Current sex education curricula recommend abstinence as a way of reducing sexual risk-taking, but a new study appearing inPsychological Science indicates that early sexual initiation has no effect on an individual’s risk-taking behavior.
University of South Florida psychologist and study author, Marina A. Bornovalova, said she originally set out to test the assumption that delaying first sex reduces sexual risk-taking – and with it unwanted pregnancies and sexually transmitted diseases.
Bornovalova and her co-researchers looked at more than 1,000 pairs of identical and fraternal twins enrolled in the longitudinal Minnesota Twin Family Study. The twins were questioned on biological, social, and psychological factors at age 11. Then, at age 24, they were asked about the risks they were taking in their sex lives. The key factor in the study was that in some pairs, one twin had early sex and the other didn’t.

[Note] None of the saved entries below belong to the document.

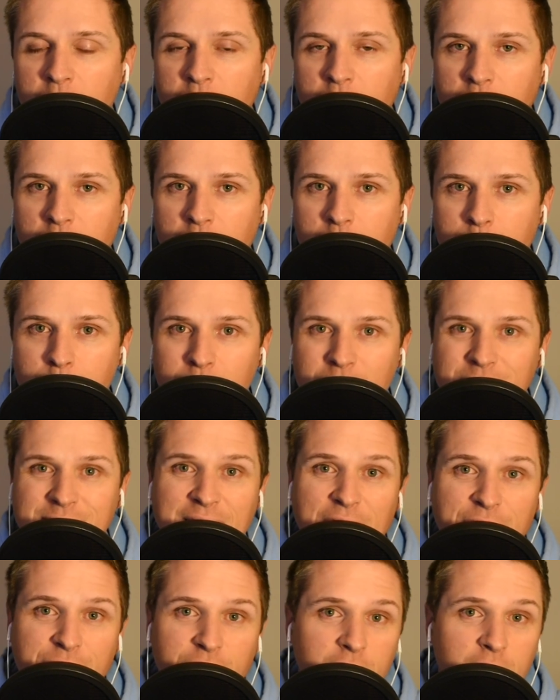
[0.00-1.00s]

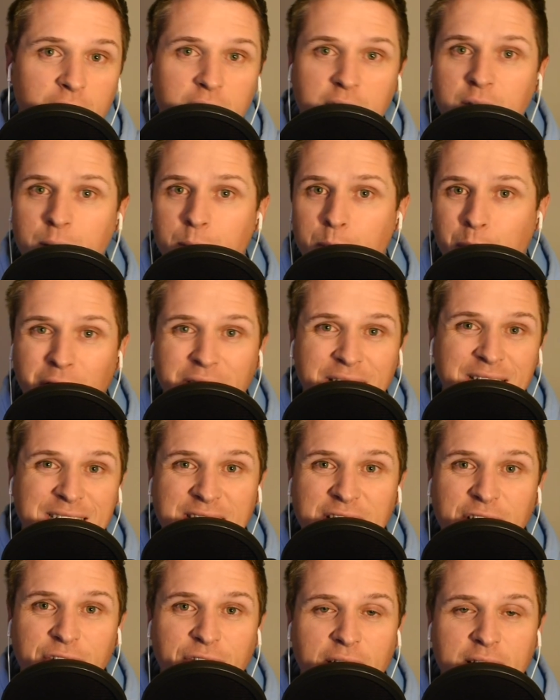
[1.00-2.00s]
Definitely playing
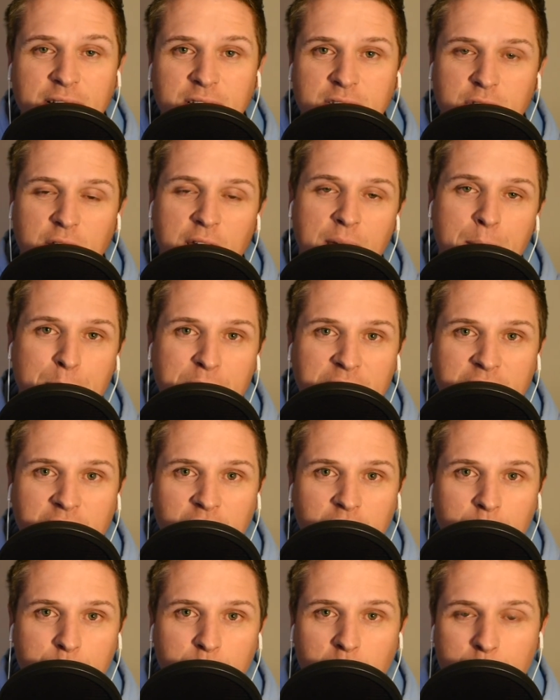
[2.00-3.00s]
defense and
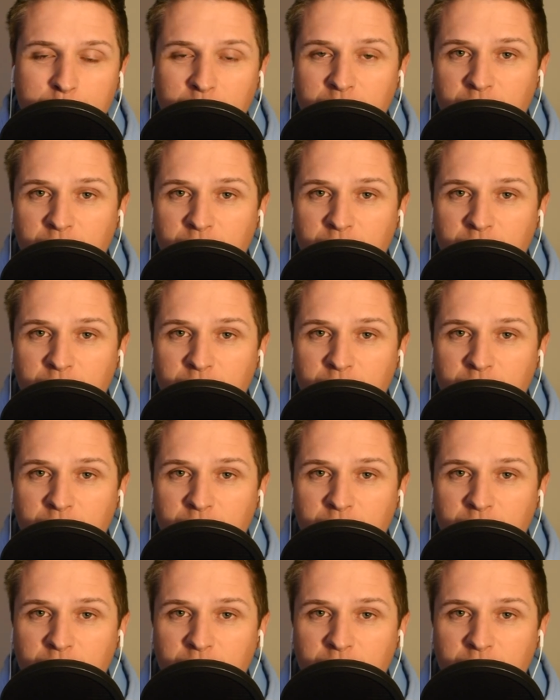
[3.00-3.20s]
picking them up,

Numerous runs of the data led to the same conclusion, said Bornovalova; “You take two twins who share 100 percent of their genes. One has sex at 15 and one at 20. You compare them on risk-taking at 24 – and they don’t differ.”
She added that a correlation between early sexual initiation and later sexual risk-taking does exist; “But, as a causal factor for sexual risk-taking – multiple partners, drug and alcohol use during sexual encounters, or unprotected intercourse – it doesn’t really matter whether you delay sex or not.” The findings, Bornovalova says, should spark serious rethinking by sex educators.
Rather than early sexual initiation, the researchers think sexual risk-taking stems from a combination of genetic factors – such as the strong inherited tendency to be impulsive or anti-social – and environmental ones, such as poverty or troubled family life.